- Ezhattumugham Location in Kerala, India Ezhattumugham Ezhattumugham (India)
- Coordinates: 10°17′07″N 76°25′59″E﻿ / ﻿10.2852°N 76.4330°E
- Country: India
- State: Keralam
- District: Ernakulam

Government
- • Type: Panchayat
- • Body: Ayyampuzha Gram panchayat; Angamaly Panchayat samiti
- Elevation: 31 m (102 ft)

Languages
- • Official: Malayalam, English
- Time zone: UTC+5:30 (IST)
- PIN: 683577
- Telephone code: 0484
- Vehicle registration: KL-63
- Lok Sabha constituency: Chalakudy
- State Assembly constituency: Angamaly
- Sex ratio: ♂/♀
- Climate: Tropical monsoon (Am) (Köppen)
- Literacy: 90.25%

= Ezhattumugham, Kerala =

Village in Ernakulam District, Kerala, India

Ezhattumugham(ഏഴാറ്റുമുഖം), situated along the Chalakudy River, is a tourist village in the Ernakulam district of Keralam, located in the southwestern part of India.
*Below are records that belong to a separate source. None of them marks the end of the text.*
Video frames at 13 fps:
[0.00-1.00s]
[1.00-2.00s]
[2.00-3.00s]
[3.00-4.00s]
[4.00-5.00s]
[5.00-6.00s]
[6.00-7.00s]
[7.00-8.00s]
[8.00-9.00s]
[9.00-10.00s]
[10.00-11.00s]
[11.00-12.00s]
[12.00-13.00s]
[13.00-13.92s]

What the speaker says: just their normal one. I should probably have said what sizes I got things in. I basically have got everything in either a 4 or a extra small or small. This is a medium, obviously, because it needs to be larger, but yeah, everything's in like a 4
It is located roughly 12 kilometers from Cochin International Airport (COK), accessible via Mookkannoor and Angamaly.

== Tourism ==
Ezhattumugham has many walking paths, campgrounds, and palm oil farms. It has recently become the location of many movie sets, in part due to the beauty of the Chalakudy river.

Parts of Raavan, an action-adventure romantic film starring Aishwarya Rai Bachchan and Abhishek Bachchan, were filmed in Ezhattumugham and feature the Athirappilly Falls.